Every created thing has strength to transform. It is spring, and metamorphosis is occurring. For me, it is time to quiet the voices from outside and inside and listen to a pure chorus of song. It is possible.
I am primarily an artist. Painting is how I have earned my living for decades. Along the way, I became a photographer too. My work has appeared on book covers, in magazines and on gallery walls. I am grateful for the life I have lived, and now, I am giving more time to writing.
I have had so many adventures that just one year of my life would make for a memoir. Thank God, my memory is good and I can draw from a grand storehouse of experiences to write about.
Here is a fun episode:
In February of 2010 I traveled to Rio de Janeiro to attend carnival. It is one of the biggest events on the planet each year. I knew in advance I would be in for a wild ride . . . and had some trepidation, mostly because I have a wild side.
During the trip, I focused on photography, not painting. Each day, I went out in the streets, taking photos. I bought an expensive ticket for one of the premiere nights of carnival in the Sambadrome, when upwards of 50,000 costumed participants parade from sunset to sunrise. I also bought a ticket to one of the samba balls that occur on several nights previous to the parades.

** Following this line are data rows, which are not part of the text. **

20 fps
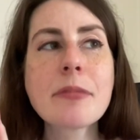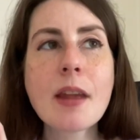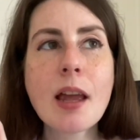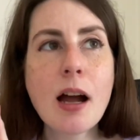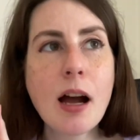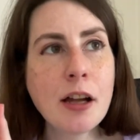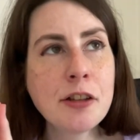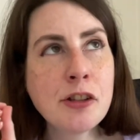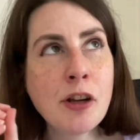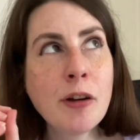
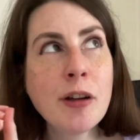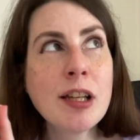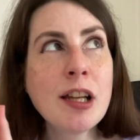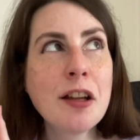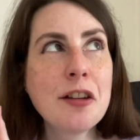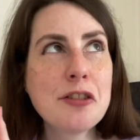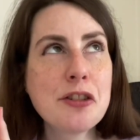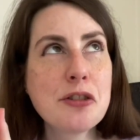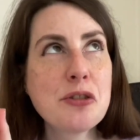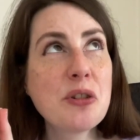I know I
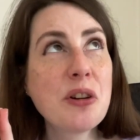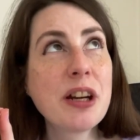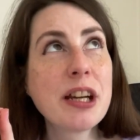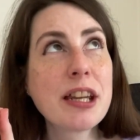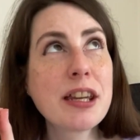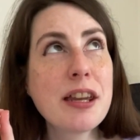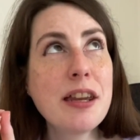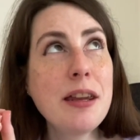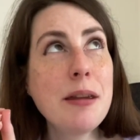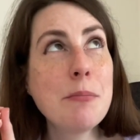like to try
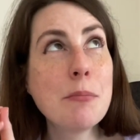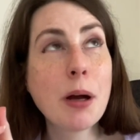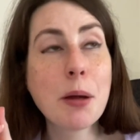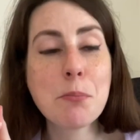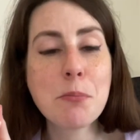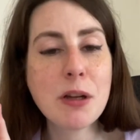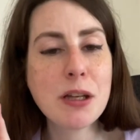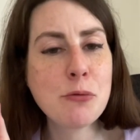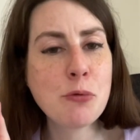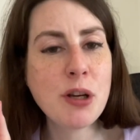and keep my
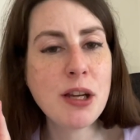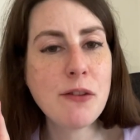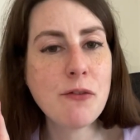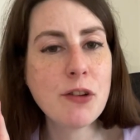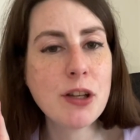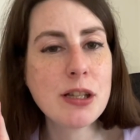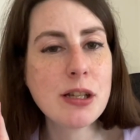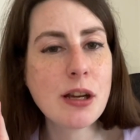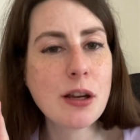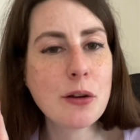midweek
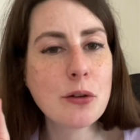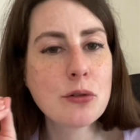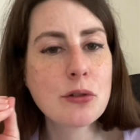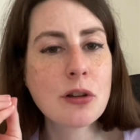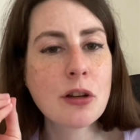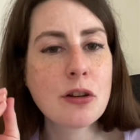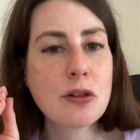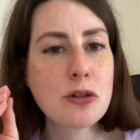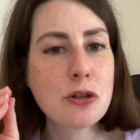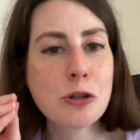videos
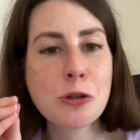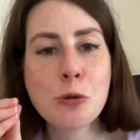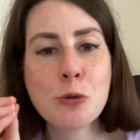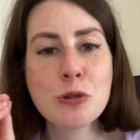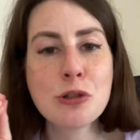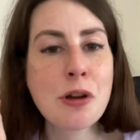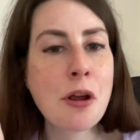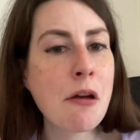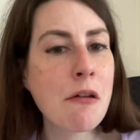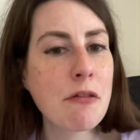
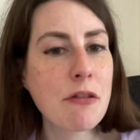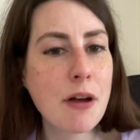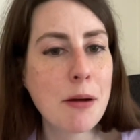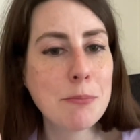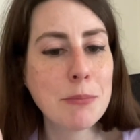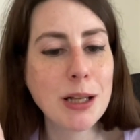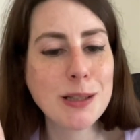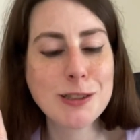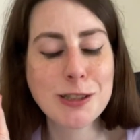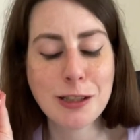shorter than
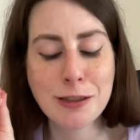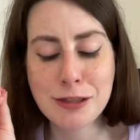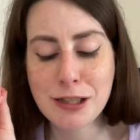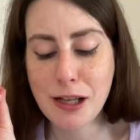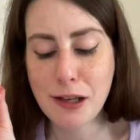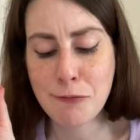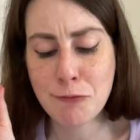my Sunday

One day, I wandered far from my hotel. I was in “the zone” as I like to say. That is, my body is absorbed in the world, so that the world becomes my senses. I am not conscious of myself as a separate entity. I am not male or female, American, old or young, black or white or any race—all barriers vanish, everything flows in a great current. My eyes look for an opportunity to catch some poetry from the world.I came to a blanket set out on grass by a street curb. Someone had carefully placed an assortment of objects there; a clock, sandals, torn photograph, fan etc. The things placed on the blanket seemed odd, fascinating, and personal. They looked as though they stayed there day and night. Leaves were scattered over everything. I took pictures. Suddenly, from behind me, a door crashed open and a crazed, bare chested black man with huge afro hairstyle dyed bright fluorescent pink came charging at me. I had no time to say anything—he was livid and yelling non-stop. I managed not to be intimidated by this rabid dog and stayed calm, although a bit fearful of his mental state. Did he sense that I found his objects whimsical and tragic? Soon he was insisting that I pay him for taking the pictures. With a tinge of chagrin, I took some coins out of my pocket and put them in his hand. He started yelling at me again. He wanted more money. At that point, I toughed it out. Holding firmly to my camera, I turned my back to the fellow and walked away. The vision of his crazed countenance stayed with me.

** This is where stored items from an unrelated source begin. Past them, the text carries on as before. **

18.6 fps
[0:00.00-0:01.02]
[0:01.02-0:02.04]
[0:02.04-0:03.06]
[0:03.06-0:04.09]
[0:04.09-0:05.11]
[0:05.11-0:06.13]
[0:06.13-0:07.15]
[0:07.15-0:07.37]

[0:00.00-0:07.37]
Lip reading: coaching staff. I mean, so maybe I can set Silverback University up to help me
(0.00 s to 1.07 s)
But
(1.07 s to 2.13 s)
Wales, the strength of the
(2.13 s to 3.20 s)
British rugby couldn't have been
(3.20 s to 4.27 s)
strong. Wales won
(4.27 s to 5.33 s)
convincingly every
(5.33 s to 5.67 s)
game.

I walked toward my hotel and took more photos. A couple young ladies came up beside me. One of them touched my arm. “Sir, do you speak English?” I replied yes. She held her friend's arm in hers, and said, “I must tell you. What you are doing is dangerous.” At that point, I had left “the zone”, and felt a tinge of danger pass through my veins. “Thank you”, I replied.
I hugged my expensive camera tighter, feeling torn between needing safety and experiencing the full impact of Rio de Janeiro's street life. I wanted to go into all the places.
This happened one other time. I had started going down concrete stairs into a favela neighborhood, following a trail of fabulous graffiti leading into the heart of darkness. A woman coming up the stairs stopped me. Waving her finger, she frowned to indicate I must not continue. Again, I felt my creative yearning crushed by danger.